Please copy, exactly and with no pictures, only the lines from the one containing "[0:11.00-0:12.00]" through the last line of the records.
-- Records supplied follows --
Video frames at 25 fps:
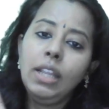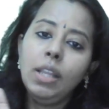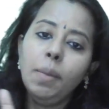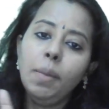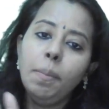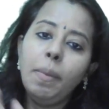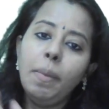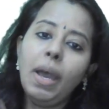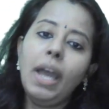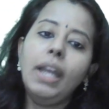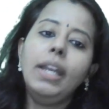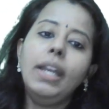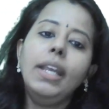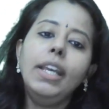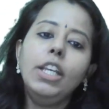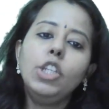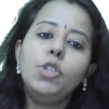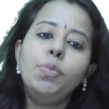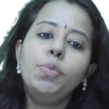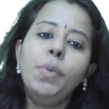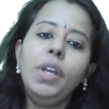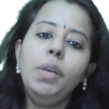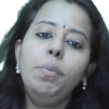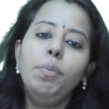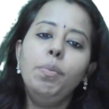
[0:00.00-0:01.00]
In the
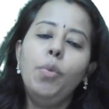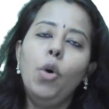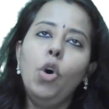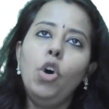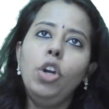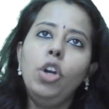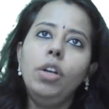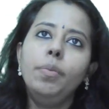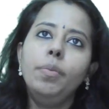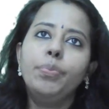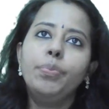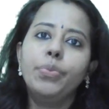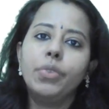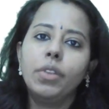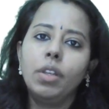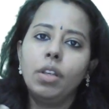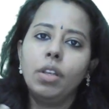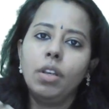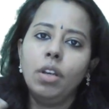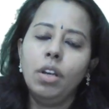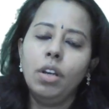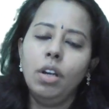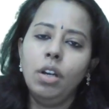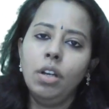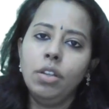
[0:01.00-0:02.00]
management board,
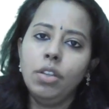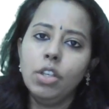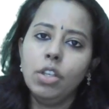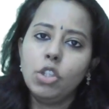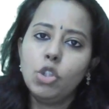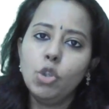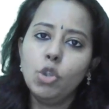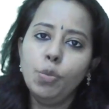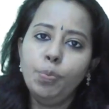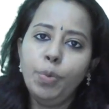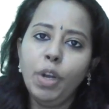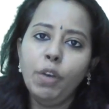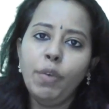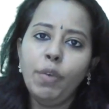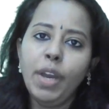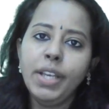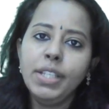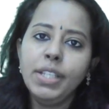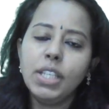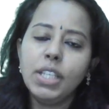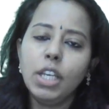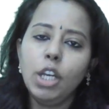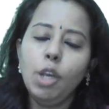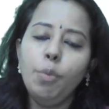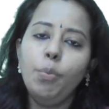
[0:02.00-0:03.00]
the
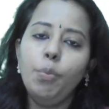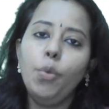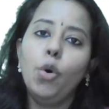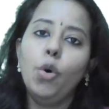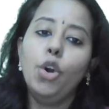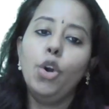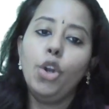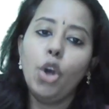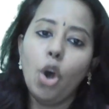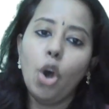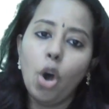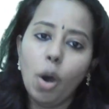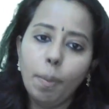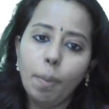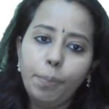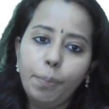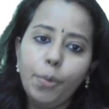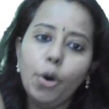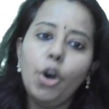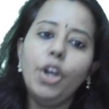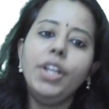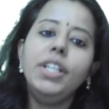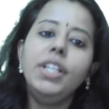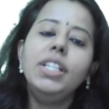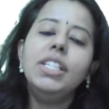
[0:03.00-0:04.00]
supervisory board
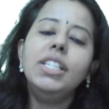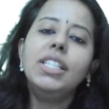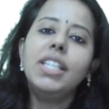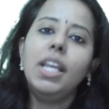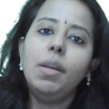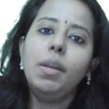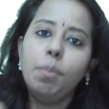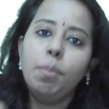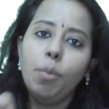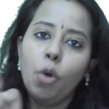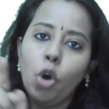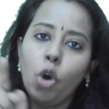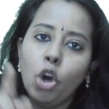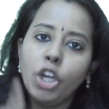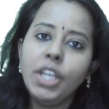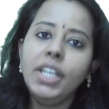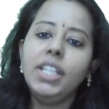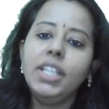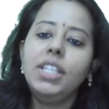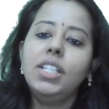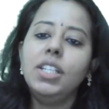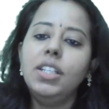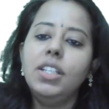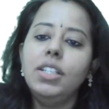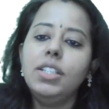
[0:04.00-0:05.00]
appoints and
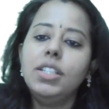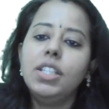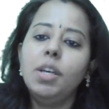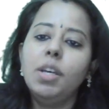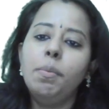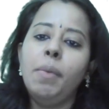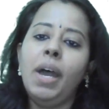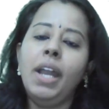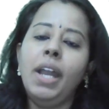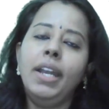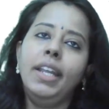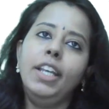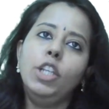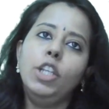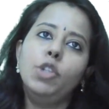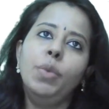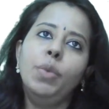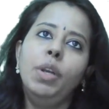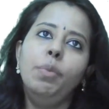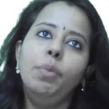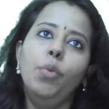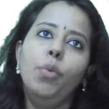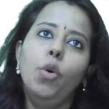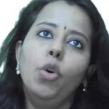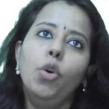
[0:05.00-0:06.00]
monitors the
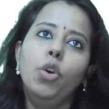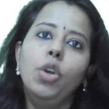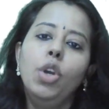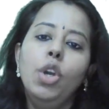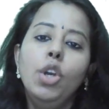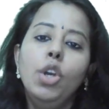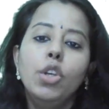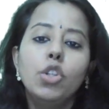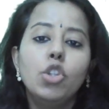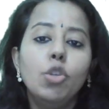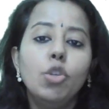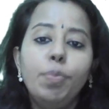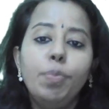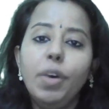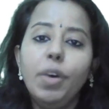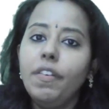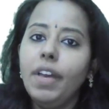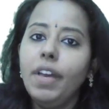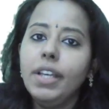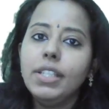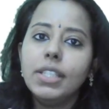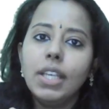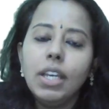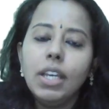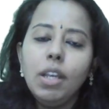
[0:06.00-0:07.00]
management board.
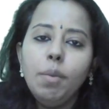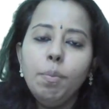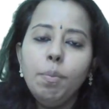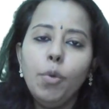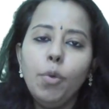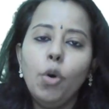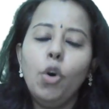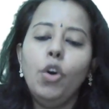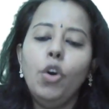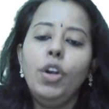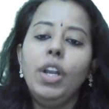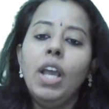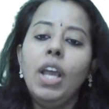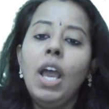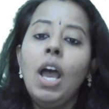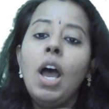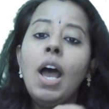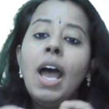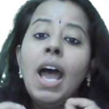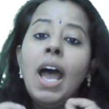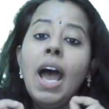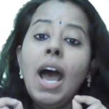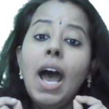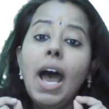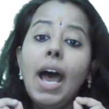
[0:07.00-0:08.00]
Supervisory board
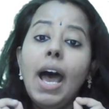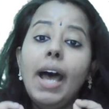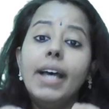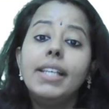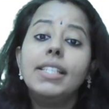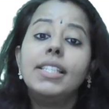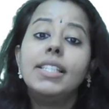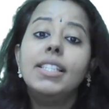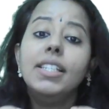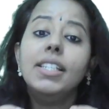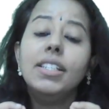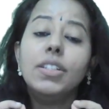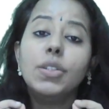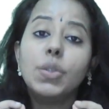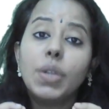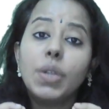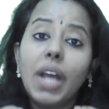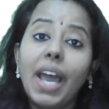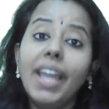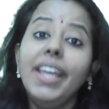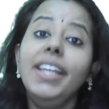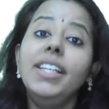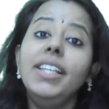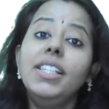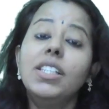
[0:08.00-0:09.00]
has the
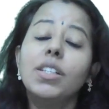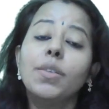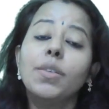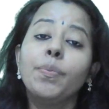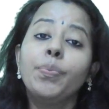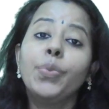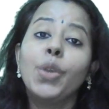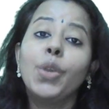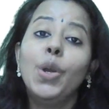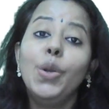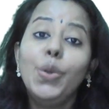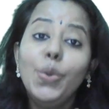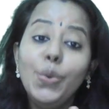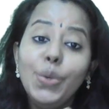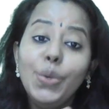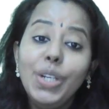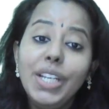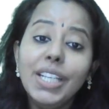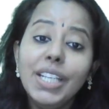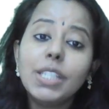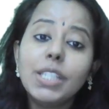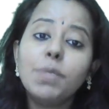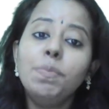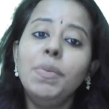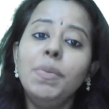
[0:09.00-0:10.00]
right to
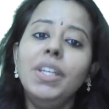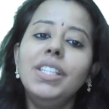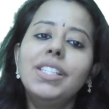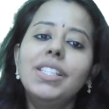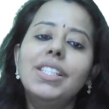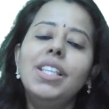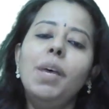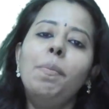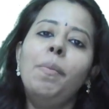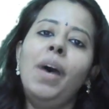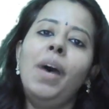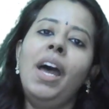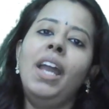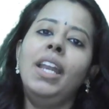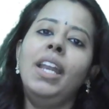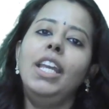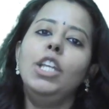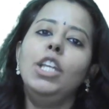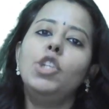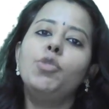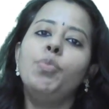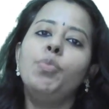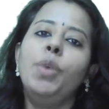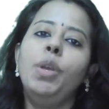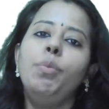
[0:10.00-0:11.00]
dismiss the
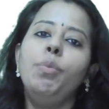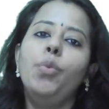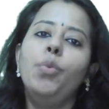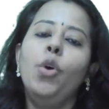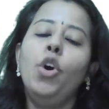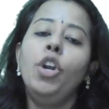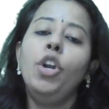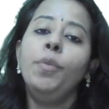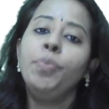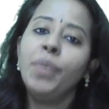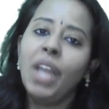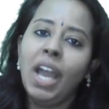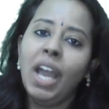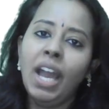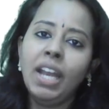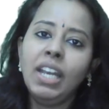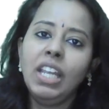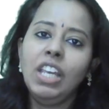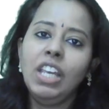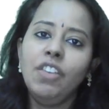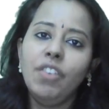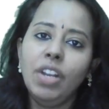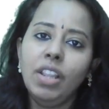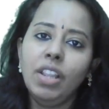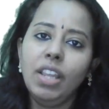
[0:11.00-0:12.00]
management board,
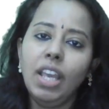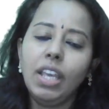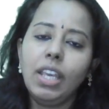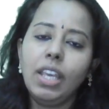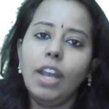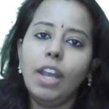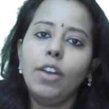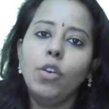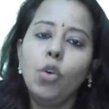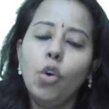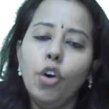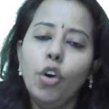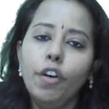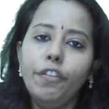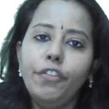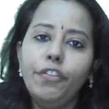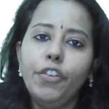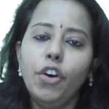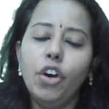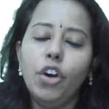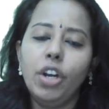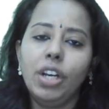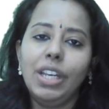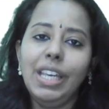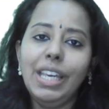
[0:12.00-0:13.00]
and even they can go
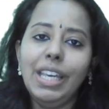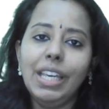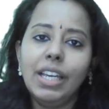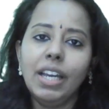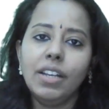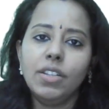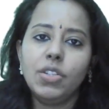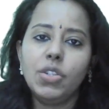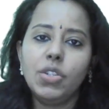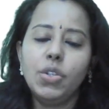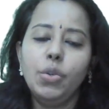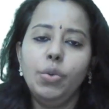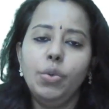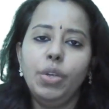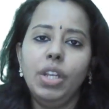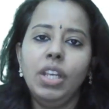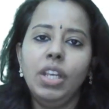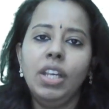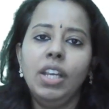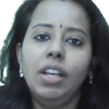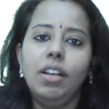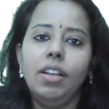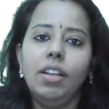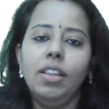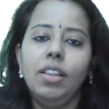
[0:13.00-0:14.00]
for
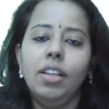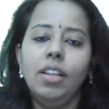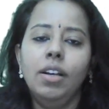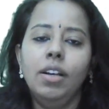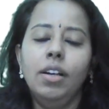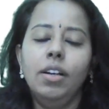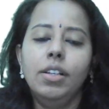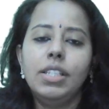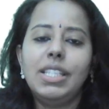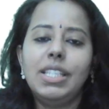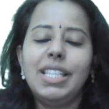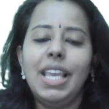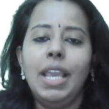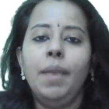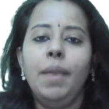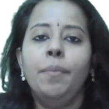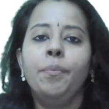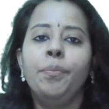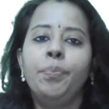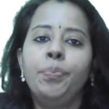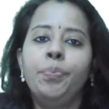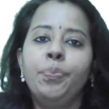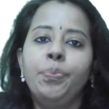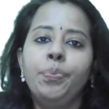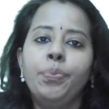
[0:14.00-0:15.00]
reconstituting it same.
-- Records supplied concluded --
### [Exercise output]
[0:11.00-0:12.00]
management board,
[0:12.00-0:13.00]
and even they can go
[0:13.00-0:14.00]
for
[0:14.00-0:15.00]
reconstituting it same.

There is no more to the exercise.